EXERCISE DATA: Begin
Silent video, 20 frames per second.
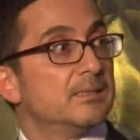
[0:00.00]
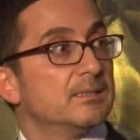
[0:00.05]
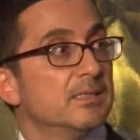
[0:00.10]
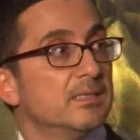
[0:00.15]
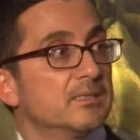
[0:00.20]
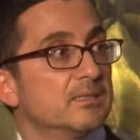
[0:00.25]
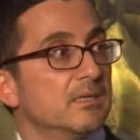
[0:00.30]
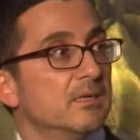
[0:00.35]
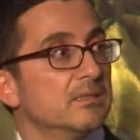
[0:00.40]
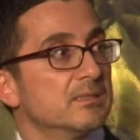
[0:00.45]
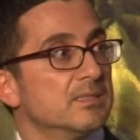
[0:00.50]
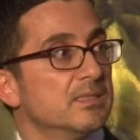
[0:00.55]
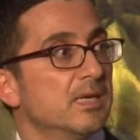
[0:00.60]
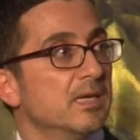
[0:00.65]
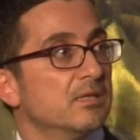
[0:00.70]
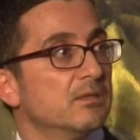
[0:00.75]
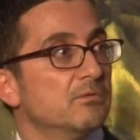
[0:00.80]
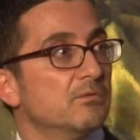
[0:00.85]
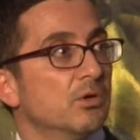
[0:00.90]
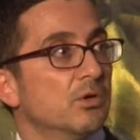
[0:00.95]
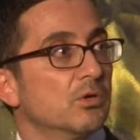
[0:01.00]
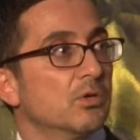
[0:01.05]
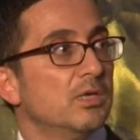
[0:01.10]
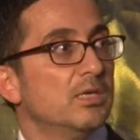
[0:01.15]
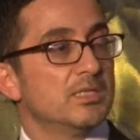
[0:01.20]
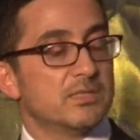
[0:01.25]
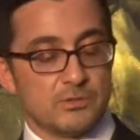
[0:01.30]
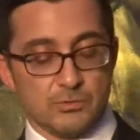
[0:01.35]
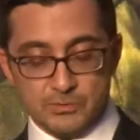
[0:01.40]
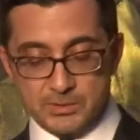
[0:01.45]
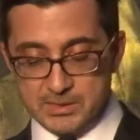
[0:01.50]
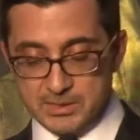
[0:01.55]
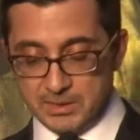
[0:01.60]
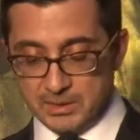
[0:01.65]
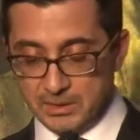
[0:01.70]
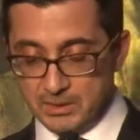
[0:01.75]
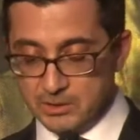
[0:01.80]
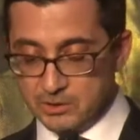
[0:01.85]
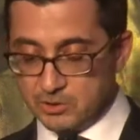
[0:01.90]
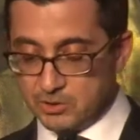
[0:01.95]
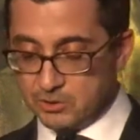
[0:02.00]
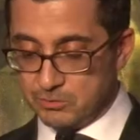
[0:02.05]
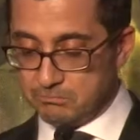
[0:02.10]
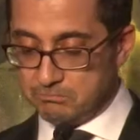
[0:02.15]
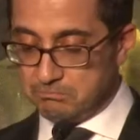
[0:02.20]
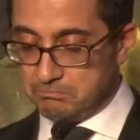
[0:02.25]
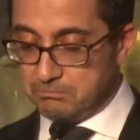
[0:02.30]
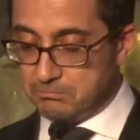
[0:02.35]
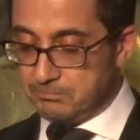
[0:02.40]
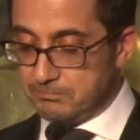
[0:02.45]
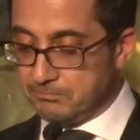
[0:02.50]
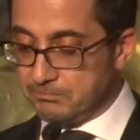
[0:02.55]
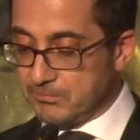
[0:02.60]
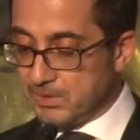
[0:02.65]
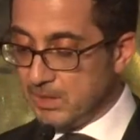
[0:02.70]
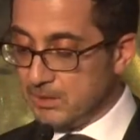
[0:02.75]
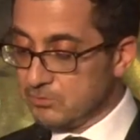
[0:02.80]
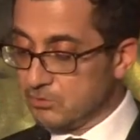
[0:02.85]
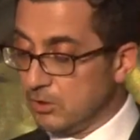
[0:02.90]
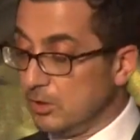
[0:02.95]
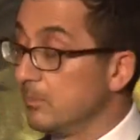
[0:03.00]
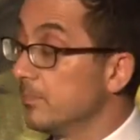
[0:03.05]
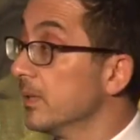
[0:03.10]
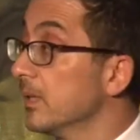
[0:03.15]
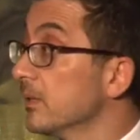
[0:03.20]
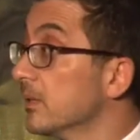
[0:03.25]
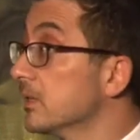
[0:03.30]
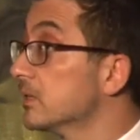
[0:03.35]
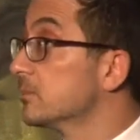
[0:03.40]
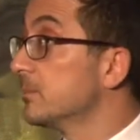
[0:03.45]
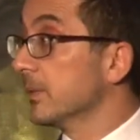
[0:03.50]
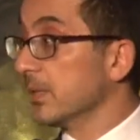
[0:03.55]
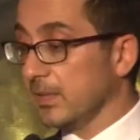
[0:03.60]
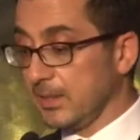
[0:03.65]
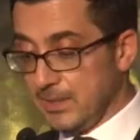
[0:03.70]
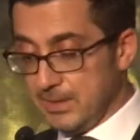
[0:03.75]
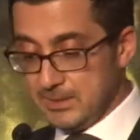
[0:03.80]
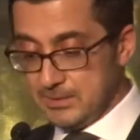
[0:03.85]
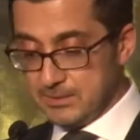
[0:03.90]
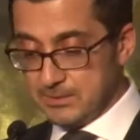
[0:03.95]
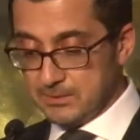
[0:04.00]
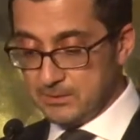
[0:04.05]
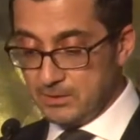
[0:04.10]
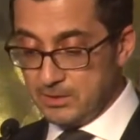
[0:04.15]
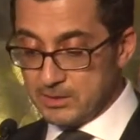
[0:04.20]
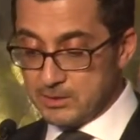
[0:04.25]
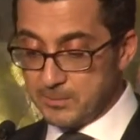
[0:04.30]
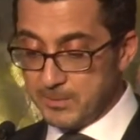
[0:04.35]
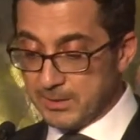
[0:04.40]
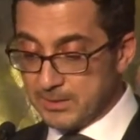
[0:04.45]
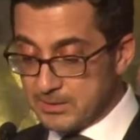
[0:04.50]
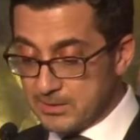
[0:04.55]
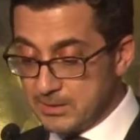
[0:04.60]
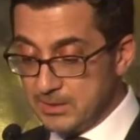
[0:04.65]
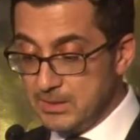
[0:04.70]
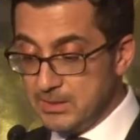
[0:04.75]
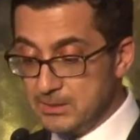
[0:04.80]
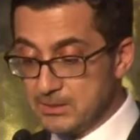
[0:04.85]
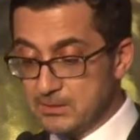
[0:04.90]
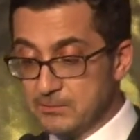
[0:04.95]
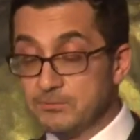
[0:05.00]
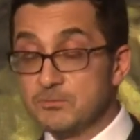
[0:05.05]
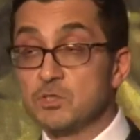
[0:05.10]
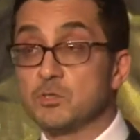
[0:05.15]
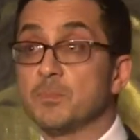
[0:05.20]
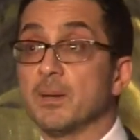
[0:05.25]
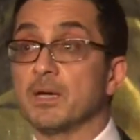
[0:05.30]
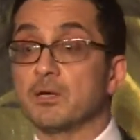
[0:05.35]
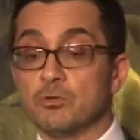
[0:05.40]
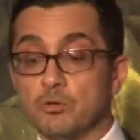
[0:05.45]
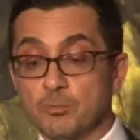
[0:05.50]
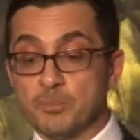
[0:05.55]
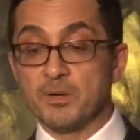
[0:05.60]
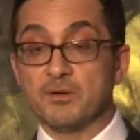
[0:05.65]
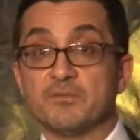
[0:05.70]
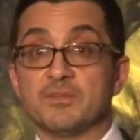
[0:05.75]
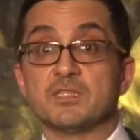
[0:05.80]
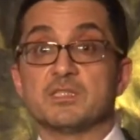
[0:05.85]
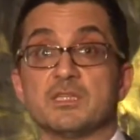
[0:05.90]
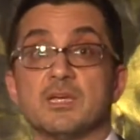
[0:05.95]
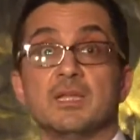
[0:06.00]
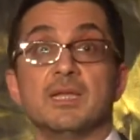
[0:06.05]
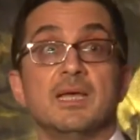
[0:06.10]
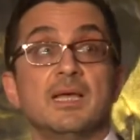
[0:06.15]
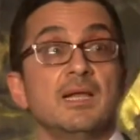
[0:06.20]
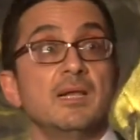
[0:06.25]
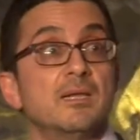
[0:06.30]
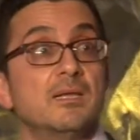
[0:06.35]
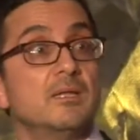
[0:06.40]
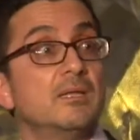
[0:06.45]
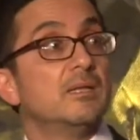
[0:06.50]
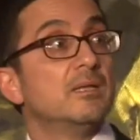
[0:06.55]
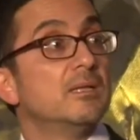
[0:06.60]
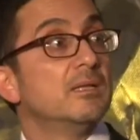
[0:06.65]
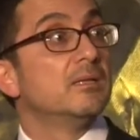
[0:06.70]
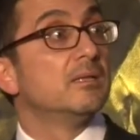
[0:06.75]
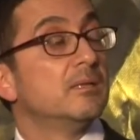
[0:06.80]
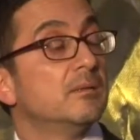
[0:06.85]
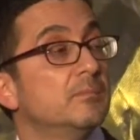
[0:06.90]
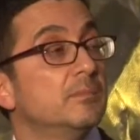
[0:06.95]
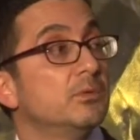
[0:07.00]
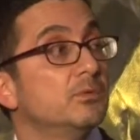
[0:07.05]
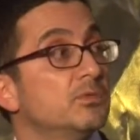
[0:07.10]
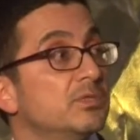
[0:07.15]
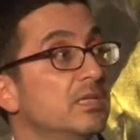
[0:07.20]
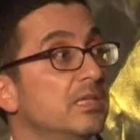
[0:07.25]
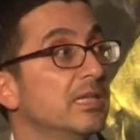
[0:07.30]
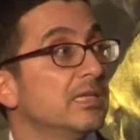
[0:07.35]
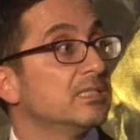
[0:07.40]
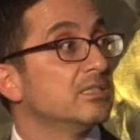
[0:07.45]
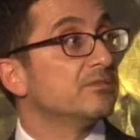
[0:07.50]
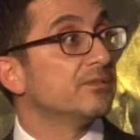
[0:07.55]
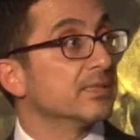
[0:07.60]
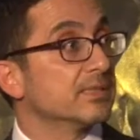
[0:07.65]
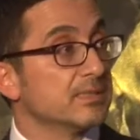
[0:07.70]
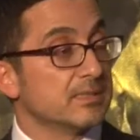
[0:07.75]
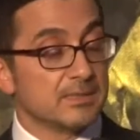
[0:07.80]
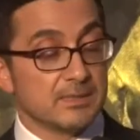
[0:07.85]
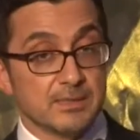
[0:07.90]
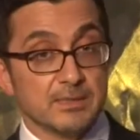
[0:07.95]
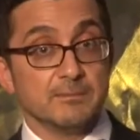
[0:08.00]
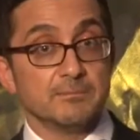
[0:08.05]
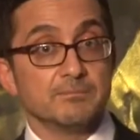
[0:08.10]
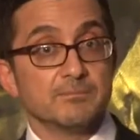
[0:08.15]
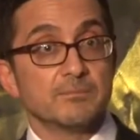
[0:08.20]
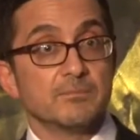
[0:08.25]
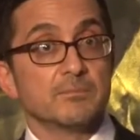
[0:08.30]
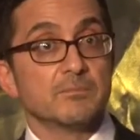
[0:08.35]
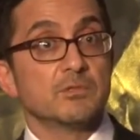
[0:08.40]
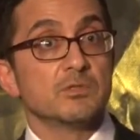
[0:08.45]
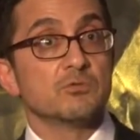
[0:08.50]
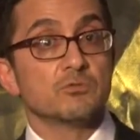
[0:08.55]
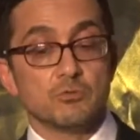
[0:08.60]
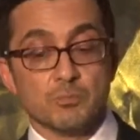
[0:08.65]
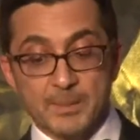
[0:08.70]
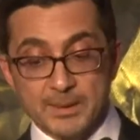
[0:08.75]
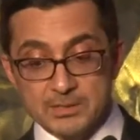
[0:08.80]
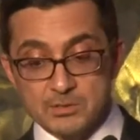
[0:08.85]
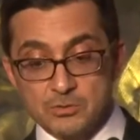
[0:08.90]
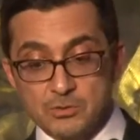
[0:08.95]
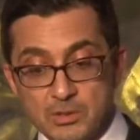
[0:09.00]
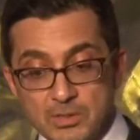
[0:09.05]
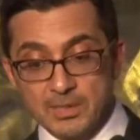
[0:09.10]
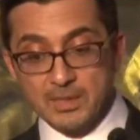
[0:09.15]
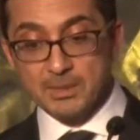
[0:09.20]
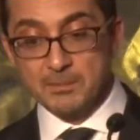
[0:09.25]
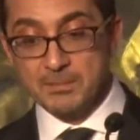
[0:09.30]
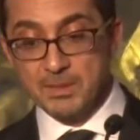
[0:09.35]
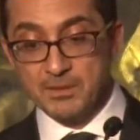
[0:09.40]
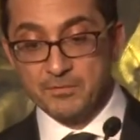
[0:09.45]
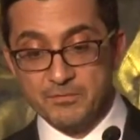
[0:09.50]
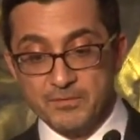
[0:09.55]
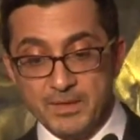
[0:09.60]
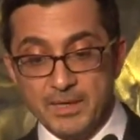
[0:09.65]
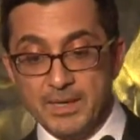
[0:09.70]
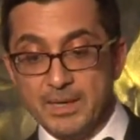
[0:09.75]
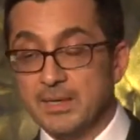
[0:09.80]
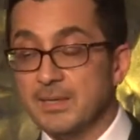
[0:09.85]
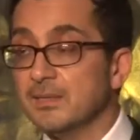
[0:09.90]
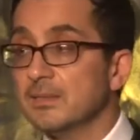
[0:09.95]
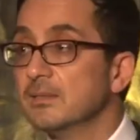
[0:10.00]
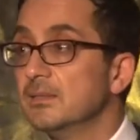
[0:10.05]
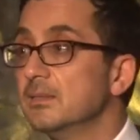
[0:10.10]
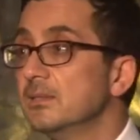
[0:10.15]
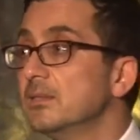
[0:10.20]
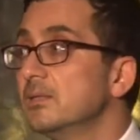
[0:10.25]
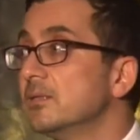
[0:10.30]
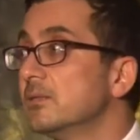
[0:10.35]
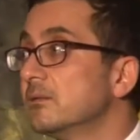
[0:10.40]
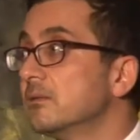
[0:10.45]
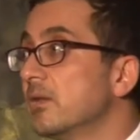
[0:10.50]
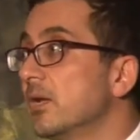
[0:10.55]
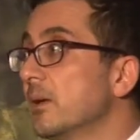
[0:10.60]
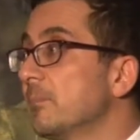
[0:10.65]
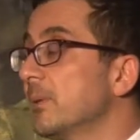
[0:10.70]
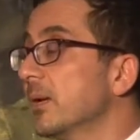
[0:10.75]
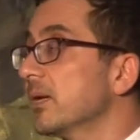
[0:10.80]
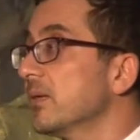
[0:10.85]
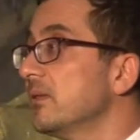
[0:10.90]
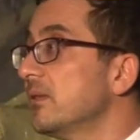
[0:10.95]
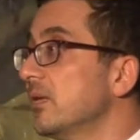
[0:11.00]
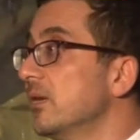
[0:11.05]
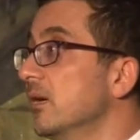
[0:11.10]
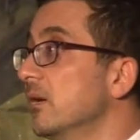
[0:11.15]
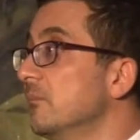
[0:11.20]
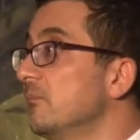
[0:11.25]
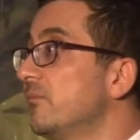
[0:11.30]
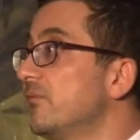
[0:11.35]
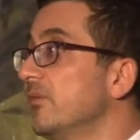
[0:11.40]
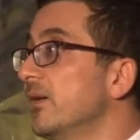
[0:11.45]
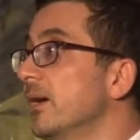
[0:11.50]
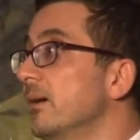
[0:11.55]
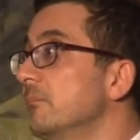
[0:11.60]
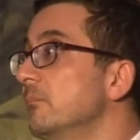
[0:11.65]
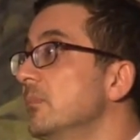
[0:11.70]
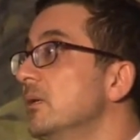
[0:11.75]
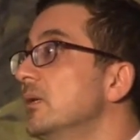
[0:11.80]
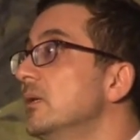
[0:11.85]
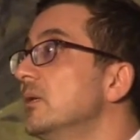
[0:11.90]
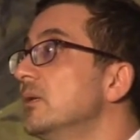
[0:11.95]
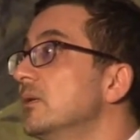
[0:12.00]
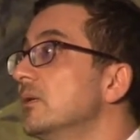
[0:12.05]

C'est extraordinaire de voir une liste aussi riche tant sur le plan de l'expérience, de l'expertise, du parcours professionnel, mais aussi de la diversité. Je suis particulièrement fier de la parité homme-femme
EXERCISE DATA: End
▸ **WHAT THE TASK REQUIRES**
Print the listing above in full, exactly as written. Omit any pictures.

▸ **WRITTEN ANSWER**
Silent video, 20 frames per second.
[0:00.00]
[0:00.05]
[0:00.10]
[0:00.15]
[0:00.20]
[0:00.25]
[0:00.30]
[0:00.35]
[0:00.40]
[0:00.45]
[0:00.50]
[0:00.55]
[0:00.60]
[0:00.65]
[0:00.70]
[0:00.75]
[0:00.80]
[0:00.85]
[0:00.90]
[0:00.95]
[0:01.00]
[0:01.05]
[0:01.10]
[0:01.15]
[0:01.20]
[0:01.25]
[0:01.30]
[0:01.35]
[0:01.40]
[0:01.45]
[0:01.50]
[0:01.55]
[0:01.60]
[0:01.65]
[0:01.70]
[0:01.75]
[0:01.80]
[0:01.85]
[0:01.90]
[0:01.95]
[0:02.00]
[0:02.05]
[0:02.10]
[0:02.15]
[0:02.20]
[0:02.25]
[0:02.30]
[0:02.35]
[0:02.40]
[0:02.45]
[0:02.50]
[0:02.55]
[0:02.60]
[0:02.65]
[0:02.70]
[0:02.75]
[0:02.80]
[0:02.85]
[0:02.90]
[0:02.95]
[0:03.00]
[0:03.05]
[0:03.10]
[0:03.15]
[0:03.20]
[0:03.25]
[0:03.30]
[0:03.35]
[0:03.40]
[0:03.45]
[0:03.50]
[0:03.55]
[0:03.60]
[0:03.65]
[0:03.70]
[0:03.75]
[0:03.80]
[0:03.85]
[0:03.90]
[0:03.95]
[0:04.00]
[0:04.05]
[0:04.10]
[0:04.15]
[0:04.20]
[0:04.25]
[0:04.30]
[0:04.35]
[0:04.40]
[0:04.45]
[0:04.50]
[0:04.55]
[0:04.60]
[0:04.65]
[0:04.70]
[0:04.75]
[0:04.80]
[0:04.85]
[0:04.90]
[0:04.95]
[0:05.00]
[0:05.05]
[0:05.10]
[0:05.15]
[0:05.20]
[0:05.25]
[0:05.30]
[0:05.35]
[0:05.40]
[0:05.45]
[0:05.50]
[0:05.55]
[0:05.60]
[0:05.65]
[0:05.70]
[0:05.75]
[0:05.80]
[0:05.85]
[0:05.90]
[0:05.95]
[0:06.00]
[0:06.05]
[0:06.10]
[0:06.15]
[0:06.20]
[0:06.25]
[0:06.30]
[0:06.35]
[0:06.40]
[0:06.45]
[0:06.50]
[0:06.55]
[0:06.60]
[0:06.65]
[0:06.70]
[0:06.75]
[0:06.80]
[0:06.85]
[0:06.90]
[0:06.95]
[0:07.00]
[0:07.05]
[0:07.10]
[0:07.15]
[0:07.20]
[0:07.25]
[0:07.30]
[0:07.35]
[0:07.40]
[0:07.45]
[0:07.50]
[0:07.55]
[0:07.60]
[0:07.65]
[0:07.70]
[0:07.75]
[0:07.80]
[0:07.85]
[0:07.90]
[0:07.95]
[0:08.00]
[0:08.05]
[0:08.10]
[0:08.15]
[0:08.20]
[0:08.25]
[0:08.30]
[0:08.35]
[0:08.40]
[0:08.45]
[0:08.50]
[0:08.55]
[0:08.60]
[0:08.65]
[0:08.70]
[0:08.75]
[0:08.80]
[0:08.85]
[0:08.90]
[0:08.95]
[0:09.00]
[0:09.05]
[0:09.10]
[0:09.15]
[0:09.20]
[0:09.25]
[0:09.30]
[0:09.35]
[0:09.40]
[0:09.45]
[0:09.50]
[0:09.55]
[0:09.60]
[0:09.65]
[0:09.70]
[0:09.75]
[0:09.80]
[0:09.85]
[0:09.90]
[0:09.95]
[0:10.00]
[0:10.05]
[0:10.10]
[0:10.15]
[0:10.20]
[0:10.25]
[0:10.30]
[0:10.35]
[0:10.40]
[0:10.45]
[0:10.50]
[0:10.55]
[0:10.60]
[0:10.65]
[0:10.70]
[0:10.75]
[0:10.80]
[0:10.85]
[0:10.90]
[0:10.95]
[0:11.00]
[0:11.05]
[0:11.10]
[0:11.15]
[0:11.20]
[0:11.25]
[0:11.30]
[0:11.35]
[0:11.40]
[0:11.45]
[0:11.50]
[0:11.55]
[0:11.60]
[0:11.65]
[0:11.70]
[0:11.75]
[0:11.80]
[0:11.85]
[0:11.90]
[0:11.95]
[0:12.00]
[0:12.05]

C'est extraordinaire de voir une liste aussi riche tant sur le plan de l'expérience, de l'expertise, du parcours professionnel, mais aussi de la diversité. Je suis particulièrement fier de la parité homme-femme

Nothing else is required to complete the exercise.